Records for this task →
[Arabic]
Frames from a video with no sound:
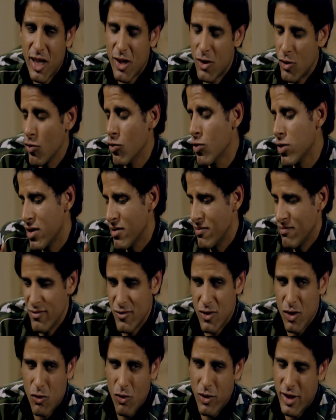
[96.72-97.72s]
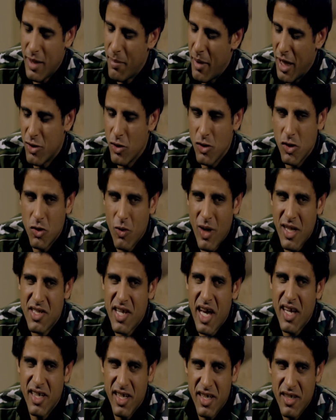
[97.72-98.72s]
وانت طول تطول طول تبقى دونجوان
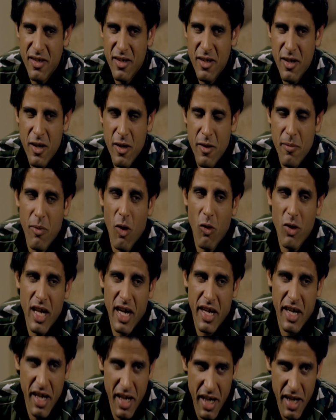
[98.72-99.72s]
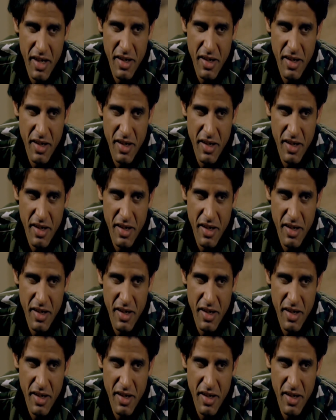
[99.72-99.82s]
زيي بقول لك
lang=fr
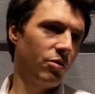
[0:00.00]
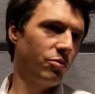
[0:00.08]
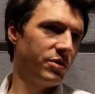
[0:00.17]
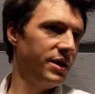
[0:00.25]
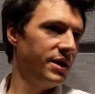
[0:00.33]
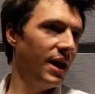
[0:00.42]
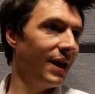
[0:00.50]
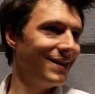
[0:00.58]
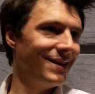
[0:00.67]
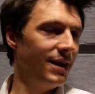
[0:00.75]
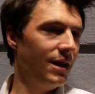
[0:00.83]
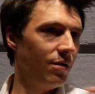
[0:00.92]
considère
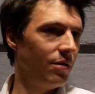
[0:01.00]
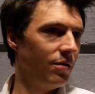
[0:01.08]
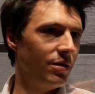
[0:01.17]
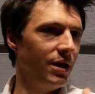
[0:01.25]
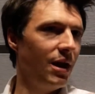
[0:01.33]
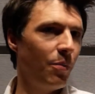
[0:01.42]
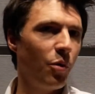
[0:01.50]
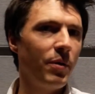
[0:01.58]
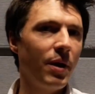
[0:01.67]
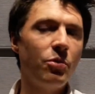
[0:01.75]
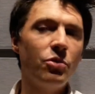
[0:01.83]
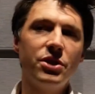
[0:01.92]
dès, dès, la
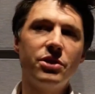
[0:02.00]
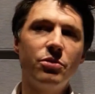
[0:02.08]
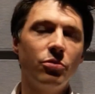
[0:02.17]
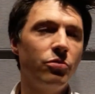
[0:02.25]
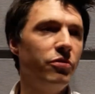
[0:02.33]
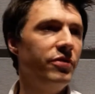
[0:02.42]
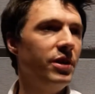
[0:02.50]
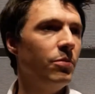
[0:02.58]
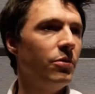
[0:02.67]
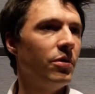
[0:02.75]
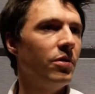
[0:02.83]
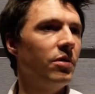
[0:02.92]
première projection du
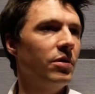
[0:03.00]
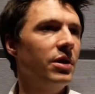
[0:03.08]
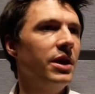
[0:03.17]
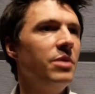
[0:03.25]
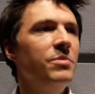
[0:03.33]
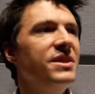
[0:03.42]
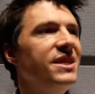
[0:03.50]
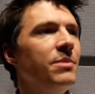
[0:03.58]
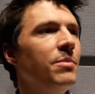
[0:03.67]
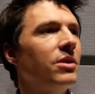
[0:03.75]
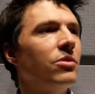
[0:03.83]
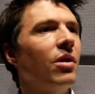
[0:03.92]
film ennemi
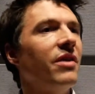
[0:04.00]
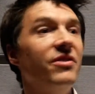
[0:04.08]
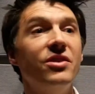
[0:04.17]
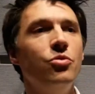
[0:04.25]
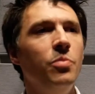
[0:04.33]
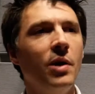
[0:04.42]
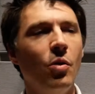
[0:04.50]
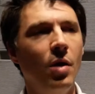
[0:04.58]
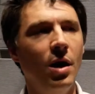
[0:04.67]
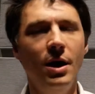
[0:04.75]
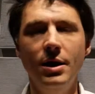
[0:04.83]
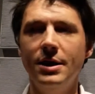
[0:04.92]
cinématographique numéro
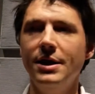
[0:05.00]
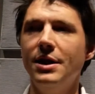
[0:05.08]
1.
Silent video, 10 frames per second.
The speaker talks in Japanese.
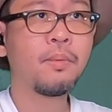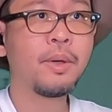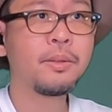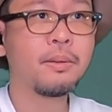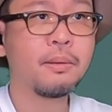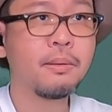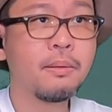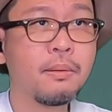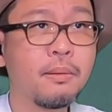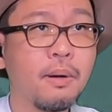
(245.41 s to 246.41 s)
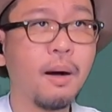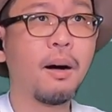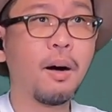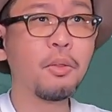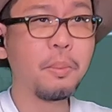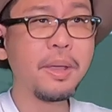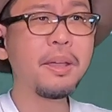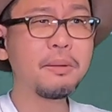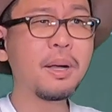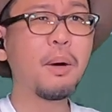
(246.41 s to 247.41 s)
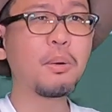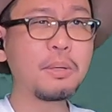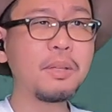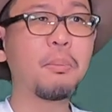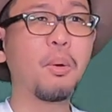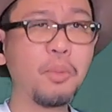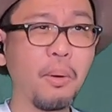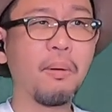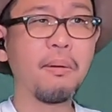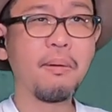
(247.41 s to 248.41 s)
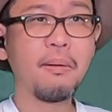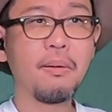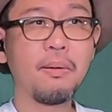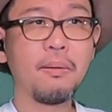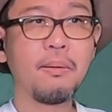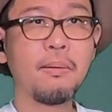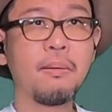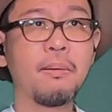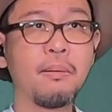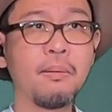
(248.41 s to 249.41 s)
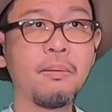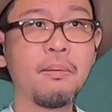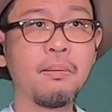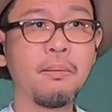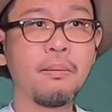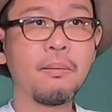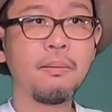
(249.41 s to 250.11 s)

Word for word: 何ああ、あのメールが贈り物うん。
--
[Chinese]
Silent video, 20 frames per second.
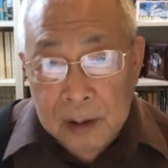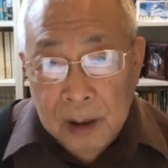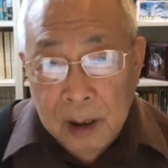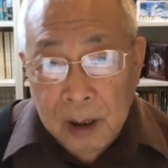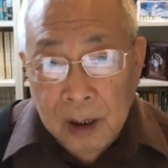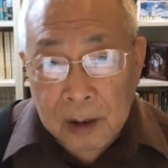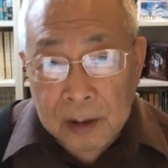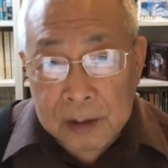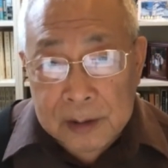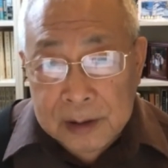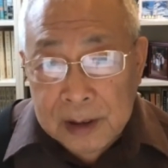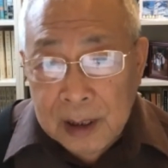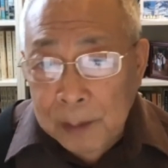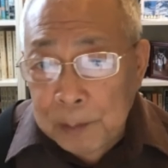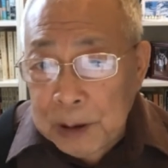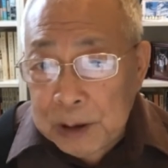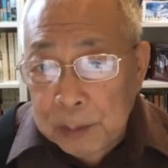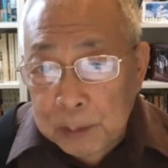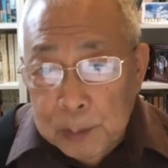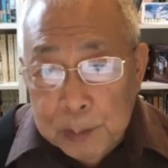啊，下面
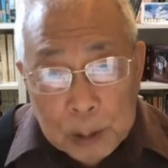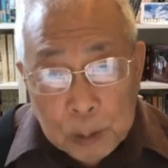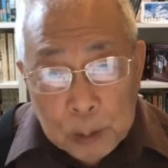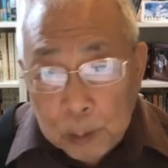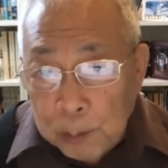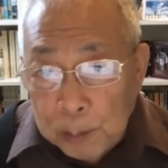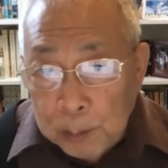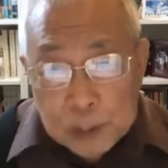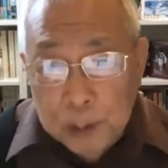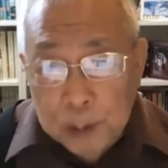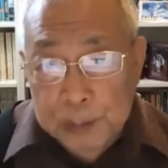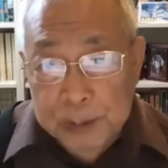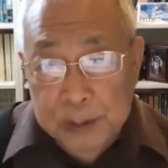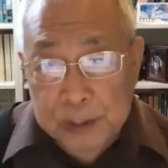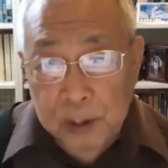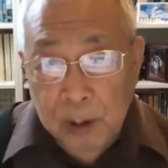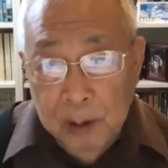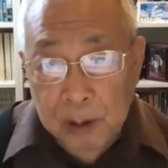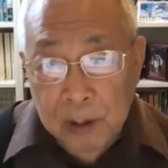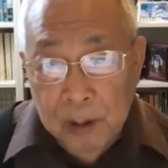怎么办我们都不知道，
...
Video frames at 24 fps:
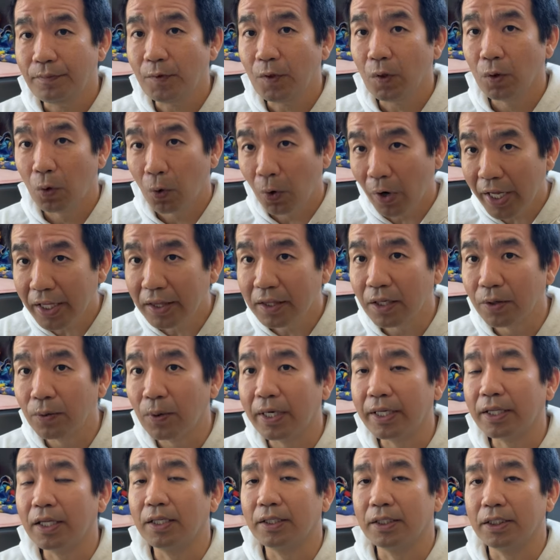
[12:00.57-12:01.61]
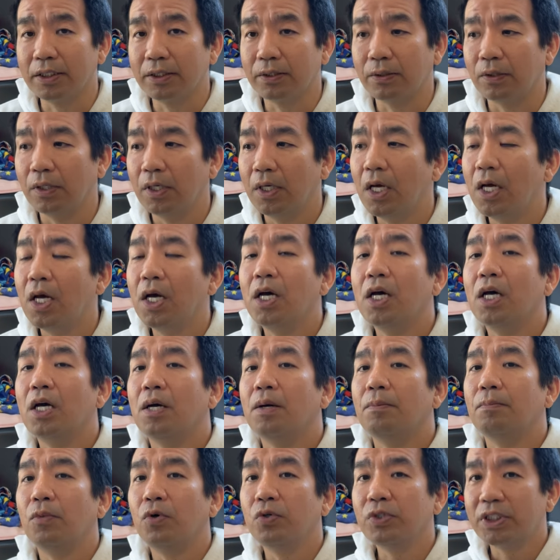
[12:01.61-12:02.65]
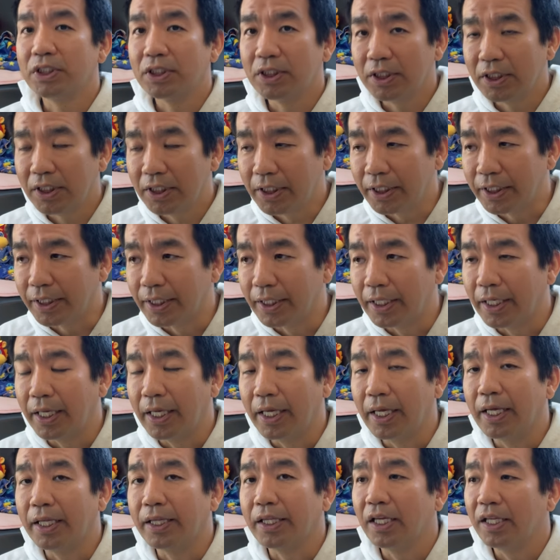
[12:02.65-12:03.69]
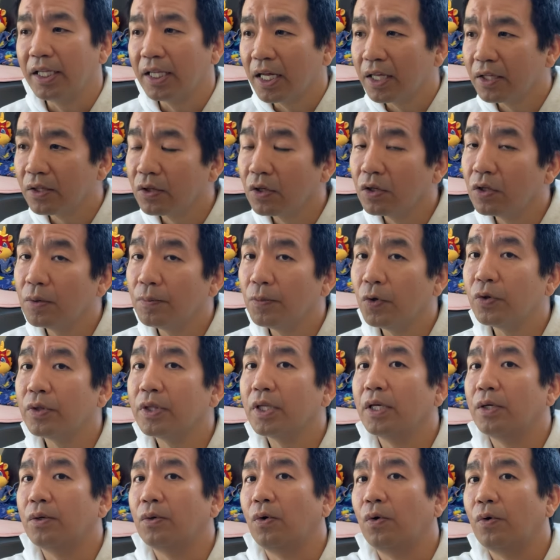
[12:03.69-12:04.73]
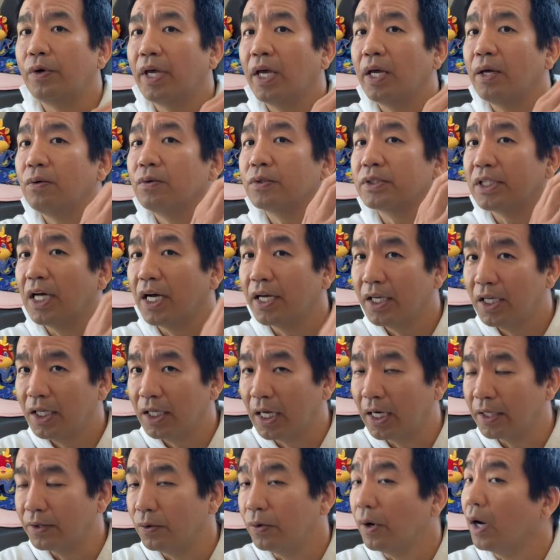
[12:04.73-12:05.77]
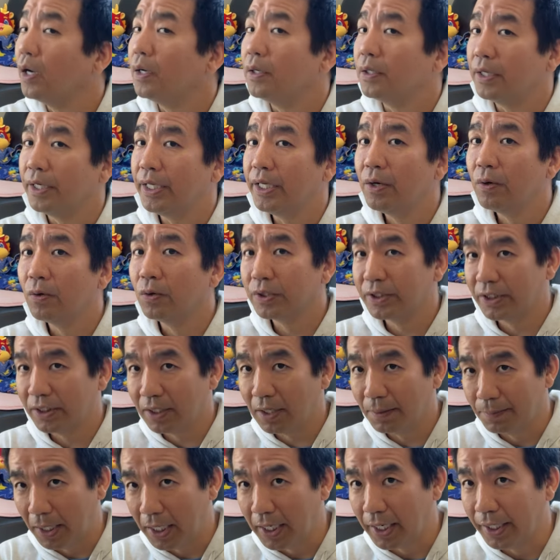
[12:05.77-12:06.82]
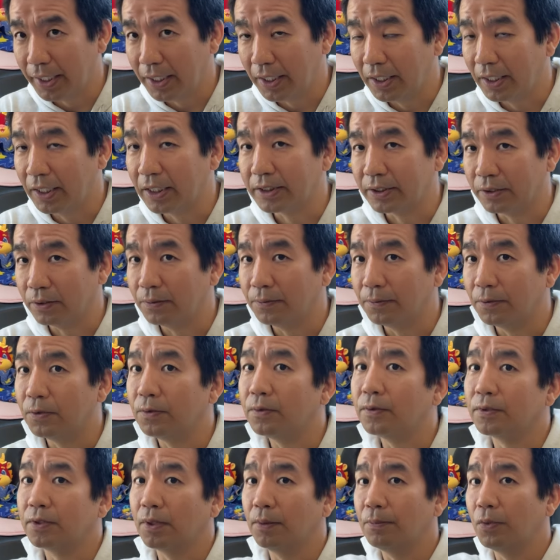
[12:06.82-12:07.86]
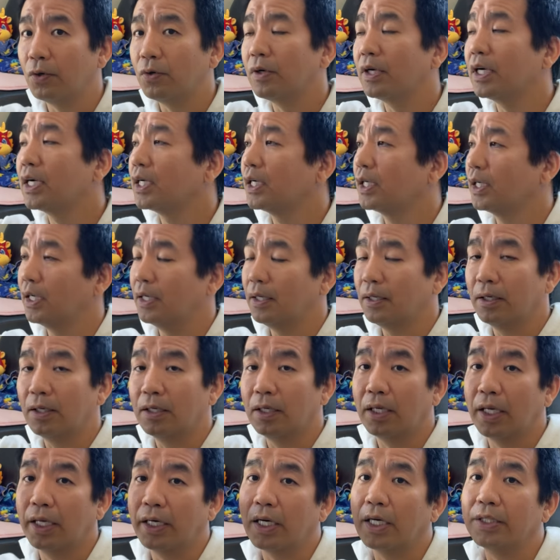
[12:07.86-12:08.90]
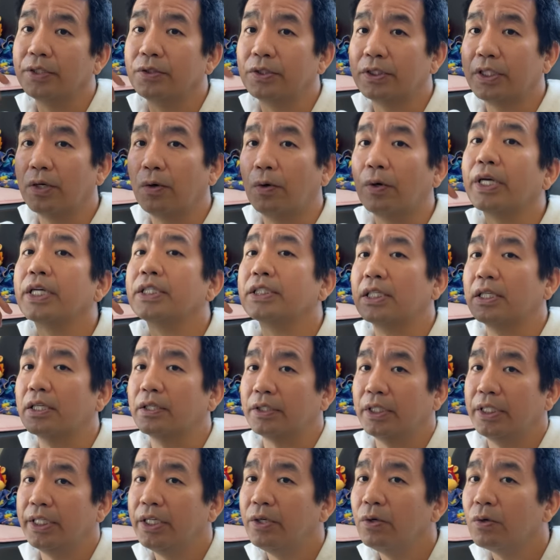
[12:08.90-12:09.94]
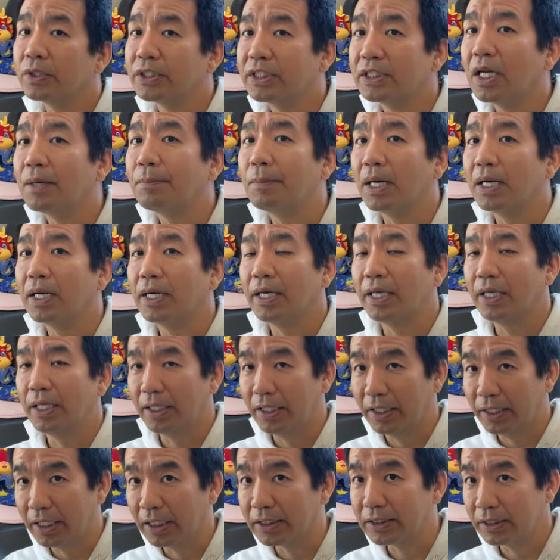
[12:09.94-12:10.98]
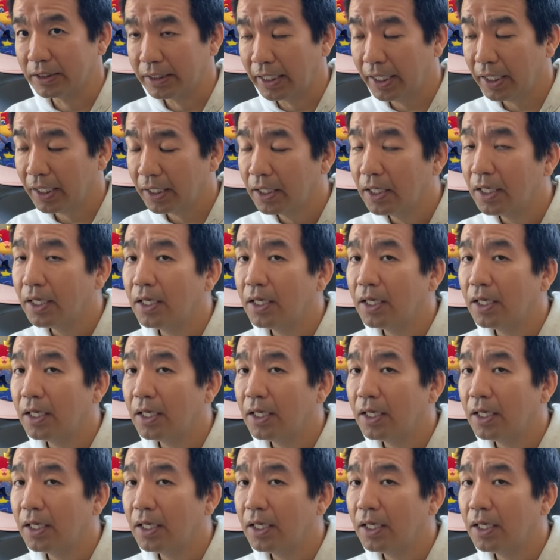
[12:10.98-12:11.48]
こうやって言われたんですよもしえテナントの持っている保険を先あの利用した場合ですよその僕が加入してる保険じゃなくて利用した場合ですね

Your assignment → In the listing above, find the line with "(246.41 s to 247.41 s)" and the line with "Word for word: 何ああ、あのメールが贈り物うん。". Output both, plus every line between them, and no pictures.

Answer for the task →
(246.41 s to 247.41 s)
(247.41 s to 248.41 s)
(248.41 s to 249.41 s)
(249.41 s to 250.11 s)

Word for word: 何ああ、あのメールが贈り物うん。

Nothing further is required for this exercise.